Tuesday, 21 June 2016: 10:30 AM
Arches (Sheraton Salt Lake City Hotel)
As an important source of gaseous pollutants and particulate matters with significant impacts on global atmospheric chemistry and global climate change, Crop-residue burning contributes to the extremely severe and persistent haze pollution suffered by millions of Chinese people. Instead of crop-residue burning, returning crop residues to cropland can simultaneously mitigate emissions and increase soil organic carbon (SOC), which demands further spatially explicit impact assessments.
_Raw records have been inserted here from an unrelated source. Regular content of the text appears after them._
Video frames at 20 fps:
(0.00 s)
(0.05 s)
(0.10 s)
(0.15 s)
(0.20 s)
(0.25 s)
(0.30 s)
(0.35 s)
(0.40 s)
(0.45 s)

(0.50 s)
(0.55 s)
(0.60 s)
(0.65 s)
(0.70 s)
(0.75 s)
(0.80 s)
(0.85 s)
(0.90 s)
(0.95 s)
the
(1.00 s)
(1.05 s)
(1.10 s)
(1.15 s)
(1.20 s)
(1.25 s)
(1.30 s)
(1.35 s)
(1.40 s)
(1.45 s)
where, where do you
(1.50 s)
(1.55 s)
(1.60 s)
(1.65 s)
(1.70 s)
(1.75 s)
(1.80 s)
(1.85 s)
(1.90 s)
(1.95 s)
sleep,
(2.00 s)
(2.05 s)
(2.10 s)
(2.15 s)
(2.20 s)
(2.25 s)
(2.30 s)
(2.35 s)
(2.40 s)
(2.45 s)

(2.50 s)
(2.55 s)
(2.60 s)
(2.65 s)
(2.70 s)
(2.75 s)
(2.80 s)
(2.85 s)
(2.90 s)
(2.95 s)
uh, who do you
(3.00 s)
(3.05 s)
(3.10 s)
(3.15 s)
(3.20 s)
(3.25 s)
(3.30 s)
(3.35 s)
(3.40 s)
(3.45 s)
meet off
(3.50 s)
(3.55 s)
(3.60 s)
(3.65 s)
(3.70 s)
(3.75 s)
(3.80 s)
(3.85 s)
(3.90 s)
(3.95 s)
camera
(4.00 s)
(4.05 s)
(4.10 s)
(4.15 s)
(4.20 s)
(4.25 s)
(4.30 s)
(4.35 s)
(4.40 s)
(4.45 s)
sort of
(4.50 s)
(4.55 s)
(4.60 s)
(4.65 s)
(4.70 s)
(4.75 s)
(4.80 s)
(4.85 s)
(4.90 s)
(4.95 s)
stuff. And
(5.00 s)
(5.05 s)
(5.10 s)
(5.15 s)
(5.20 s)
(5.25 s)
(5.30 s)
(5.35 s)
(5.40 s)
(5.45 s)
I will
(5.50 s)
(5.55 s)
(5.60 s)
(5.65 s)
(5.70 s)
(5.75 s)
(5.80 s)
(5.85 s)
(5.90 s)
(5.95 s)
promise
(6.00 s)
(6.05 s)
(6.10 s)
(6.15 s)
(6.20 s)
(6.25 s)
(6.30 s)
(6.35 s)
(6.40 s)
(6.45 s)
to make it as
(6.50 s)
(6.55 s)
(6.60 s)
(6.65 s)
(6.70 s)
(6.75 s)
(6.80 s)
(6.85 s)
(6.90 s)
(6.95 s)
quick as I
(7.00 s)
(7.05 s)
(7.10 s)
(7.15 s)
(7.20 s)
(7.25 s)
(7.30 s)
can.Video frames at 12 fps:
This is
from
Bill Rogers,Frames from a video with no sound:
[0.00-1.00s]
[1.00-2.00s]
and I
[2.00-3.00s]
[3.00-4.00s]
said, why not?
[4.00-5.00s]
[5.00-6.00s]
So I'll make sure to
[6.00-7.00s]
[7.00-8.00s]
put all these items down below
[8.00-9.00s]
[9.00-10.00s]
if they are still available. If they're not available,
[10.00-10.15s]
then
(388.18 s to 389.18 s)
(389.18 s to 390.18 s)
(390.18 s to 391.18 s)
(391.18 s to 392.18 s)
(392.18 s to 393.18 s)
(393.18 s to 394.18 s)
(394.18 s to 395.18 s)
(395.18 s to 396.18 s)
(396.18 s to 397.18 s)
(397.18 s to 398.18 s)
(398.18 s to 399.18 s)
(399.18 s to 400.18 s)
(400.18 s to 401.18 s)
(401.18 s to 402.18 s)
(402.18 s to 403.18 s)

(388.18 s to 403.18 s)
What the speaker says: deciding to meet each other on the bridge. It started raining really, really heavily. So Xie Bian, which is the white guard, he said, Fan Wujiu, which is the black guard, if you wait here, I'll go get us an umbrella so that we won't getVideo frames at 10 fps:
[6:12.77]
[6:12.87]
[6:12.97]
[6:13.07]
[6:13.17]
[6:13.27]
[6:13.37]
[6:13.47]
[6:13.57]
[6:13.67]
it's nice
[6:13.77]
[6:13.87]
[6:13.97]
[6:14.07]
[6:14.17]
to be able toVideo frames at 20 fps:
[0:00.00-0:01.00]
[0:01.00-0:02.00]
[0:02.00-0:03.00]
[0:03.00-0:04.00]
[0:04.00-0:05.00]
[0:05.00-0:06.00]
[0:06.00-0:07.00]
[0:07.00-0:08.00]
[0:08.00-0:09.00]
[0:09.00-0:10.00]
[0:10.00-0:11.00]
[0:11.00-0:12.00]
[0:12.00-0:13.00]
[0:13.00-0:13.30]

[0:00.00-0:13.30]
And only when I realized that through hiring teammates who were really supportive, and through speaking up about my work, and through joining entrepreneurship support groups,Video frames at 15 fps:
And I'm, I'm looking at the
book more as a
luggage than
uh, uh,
Here we generated the percentage of crop residues burned in the fields and returned into cropland in 7 large regions in China. To calculate the pollutant emissions of crop-residues burning, we used grass valley ratios and emission factors, with the yields of crop residues from different crop species at different burning ratios in different agricultural regions from 2000 to 2010. Results showed that annual emissions of gaseous pollutants and particulate matters were estimated to be 149.89 Tg CO2, 0.16 Tg NOx, 0.06 Tg SO2, 1.23 Tg PM2.5 and 0.77 Tg PM10 respectively, and North, Central and Northeast China were top three contributors of agricultural regions. Based on EPIC model, which was optimized and validated using the database of long-term observation in Yucheng Station (YCS) and Qianyanzhou Station (QYZ), we stimulated a 10-year spatially explicit topsoil organic carbon density dynamics to estimate SOC sequestration potential of crop-residue return in cropland of China. The enhanced SOC from converting crop-residue burning to crop-residue return was estimated to be 24.46 Tg C yr-1, equivalent to 1.1% of the China's total carbon emission by fossil fuel. The maximum and the minimum increase of topsoil organic carbon density were in dryland of North China and paddy-fields of South China respectively.